[Stored data entries]
"""

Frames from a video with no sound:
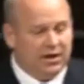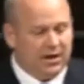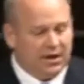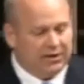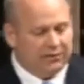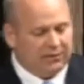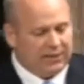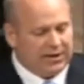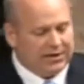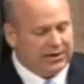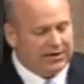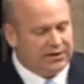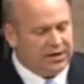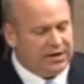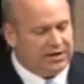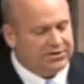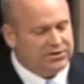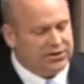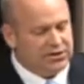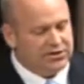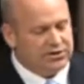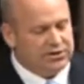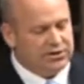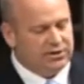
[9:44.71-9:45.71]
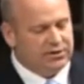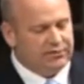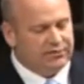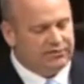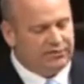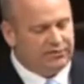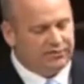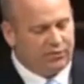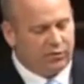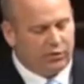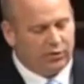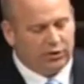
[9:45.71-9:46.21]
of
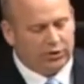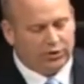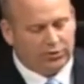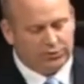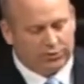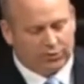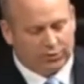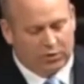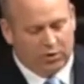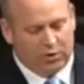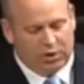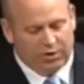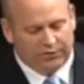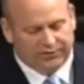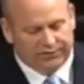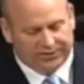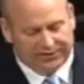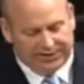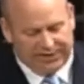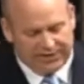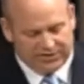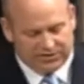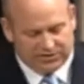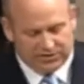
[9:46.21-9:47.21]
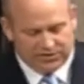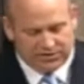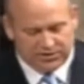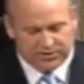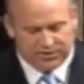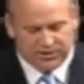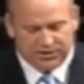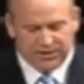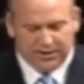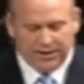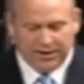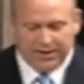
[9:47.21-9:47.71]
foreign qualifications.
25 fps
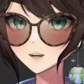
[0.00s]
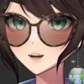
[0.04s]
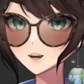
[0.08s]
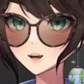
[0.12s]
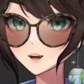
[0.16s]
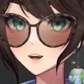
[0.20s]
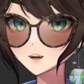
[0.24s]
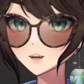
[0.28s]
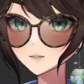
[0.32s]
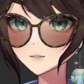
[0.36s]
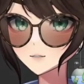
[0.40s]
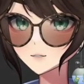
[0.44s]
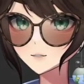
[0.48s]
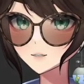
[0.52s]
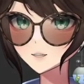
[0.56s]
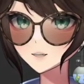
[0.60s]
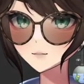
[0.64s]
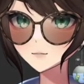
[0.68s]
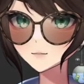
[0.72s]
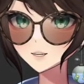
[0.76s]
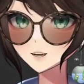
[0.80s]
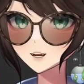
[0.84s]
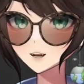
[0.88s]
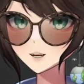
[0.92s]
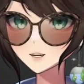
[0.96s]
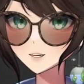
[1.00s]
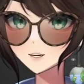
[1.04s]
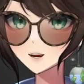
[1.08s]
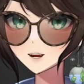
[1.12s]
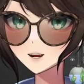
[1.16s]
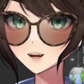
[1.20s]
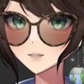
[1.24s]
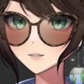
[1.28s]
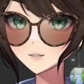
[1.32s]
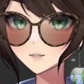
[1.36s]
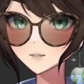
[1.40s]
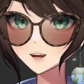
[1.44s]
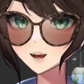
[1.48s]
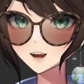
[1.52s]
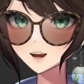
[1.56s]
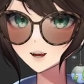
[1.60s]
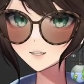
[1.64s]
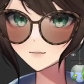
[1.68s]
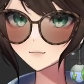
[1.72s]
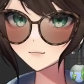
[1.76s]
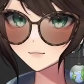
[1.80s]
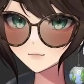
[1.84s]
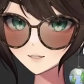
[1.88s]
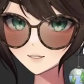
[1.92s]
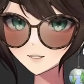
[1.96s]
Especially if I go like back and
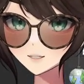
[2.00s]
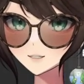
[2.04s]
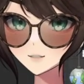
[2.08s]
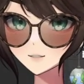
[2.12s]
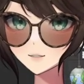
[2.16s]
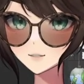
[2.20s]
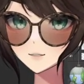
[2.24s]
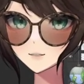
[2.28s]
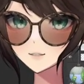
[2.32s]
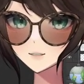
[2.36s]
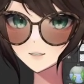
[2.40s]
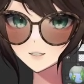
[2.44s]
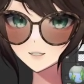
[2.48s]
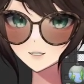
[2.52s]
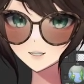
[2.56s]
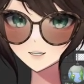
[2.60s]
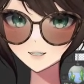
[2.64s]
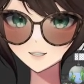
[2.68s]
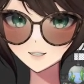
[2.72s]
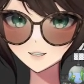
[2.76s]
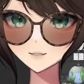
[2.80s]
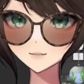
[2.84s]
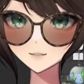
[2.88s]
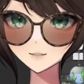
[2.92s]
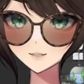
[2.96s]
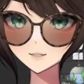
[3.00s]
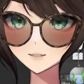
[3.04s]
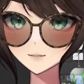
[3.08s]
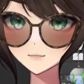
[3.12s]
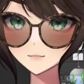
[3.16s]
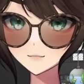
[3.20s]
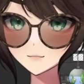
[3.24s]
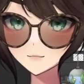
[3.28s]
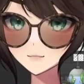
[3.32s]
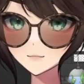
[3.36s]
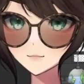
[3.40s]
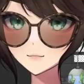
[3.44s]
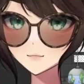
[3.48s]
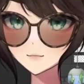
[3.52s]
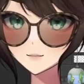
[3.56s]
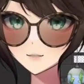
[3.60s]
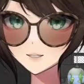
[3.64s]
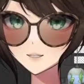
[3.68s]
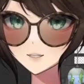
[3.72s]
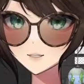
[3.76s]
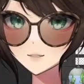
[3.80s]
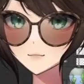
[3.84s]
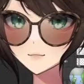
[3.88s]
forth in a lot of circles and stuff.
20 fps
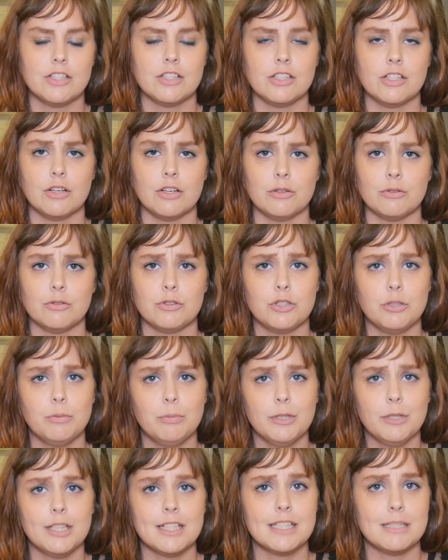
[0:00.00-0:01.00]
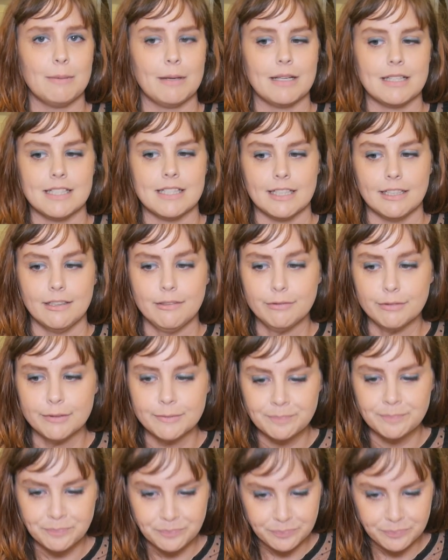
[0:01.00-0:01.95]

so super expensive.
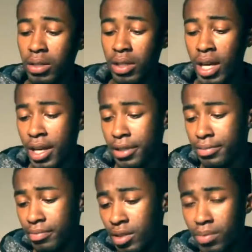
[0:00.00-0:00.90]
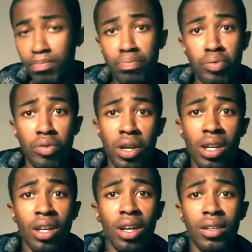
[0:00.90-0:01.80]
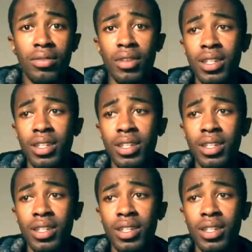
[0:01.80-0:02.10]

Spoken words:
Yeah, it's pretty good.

"""

#### Activity
Any picture in the data is to be skipped, while each line is returned exactly as written.

#### The answer
Frames from a video with no sound:
[9:44.71-9:45.71]
[9:45.71-9:46.21]
of
[9:46.21-9:47.21]
[9:47.21-9:47.71]
foreign qualifications.
25 fps
[0.00s]
[0.04s]
[0.08s]
[0.12s]
[0.16s]
[0.20s]
[0.24s]
[0.28s]
[0.32s]
[0.36s]
[0.40s]
[0.44s]
[0.48s]
[0.52s]
[0.56s]
[0.60s]
[0.64s]
[0.68s]
[0.72s]
[0.76s]
[0.80s]
[0.84s]
[0.88s]
[0.92s]
[0.96s]
[1.00s]
[1.04s]
[1.08s]
[1.12s]
[1.16s]
[1.20s]
[1.24s]
[1.28s]
[1.32s]
[1.36s]
[1.40s]
[1.44s]
[1.48s]
[1.52s]
[1.56s]
[1.60s]
[1.64s]
[1.68s]
[1.72s]
[1.76s]
[1.80s]
[1.84s]
[1.88s]
[1.92s]
[1.96s]
Especially if I go like back and
[2.00s]
[2.04s]
[2.08s]
[2.12s]
[2.16s]
[2.20s]
[2.24s]
[2.28s]
[2.32s]
[2.36s]
[2.40s]
[2.44s]
[2.48s]
[2.52s]
[2.56s]
[2.60s]
[2.64s]
[2.68s]
[2.72s]
[2.76s]
[2.80s]
[2.84s]
[2.88s]
[2.92s]
[2.96s]
[3.00s]
[3.04s]
[3.08s]
[3.12s]
[3.16s]
[3.20s]
[3.24s]
[3.28s]
[3.32s]
[3.36s]
[3.40s]
[3.44s]
[3.48s]
[3.52s]
[3.56s]
[3.60s]
[3.64s]
[3.68s]
[3.72s]
[3.76s]
[3.80s]
[3.84s]
[3.88s]
forth in a lot of circles and stuff.
20 fps
[0:00.00-0:01.00]
[0:01.00-0:01.95]

so super expensive.
[0:00.00-0:00.90]
[0:00.90-0:01.80]
[0:01.80-0:02.10]

Spoken words:
Yeah, it's pretty good.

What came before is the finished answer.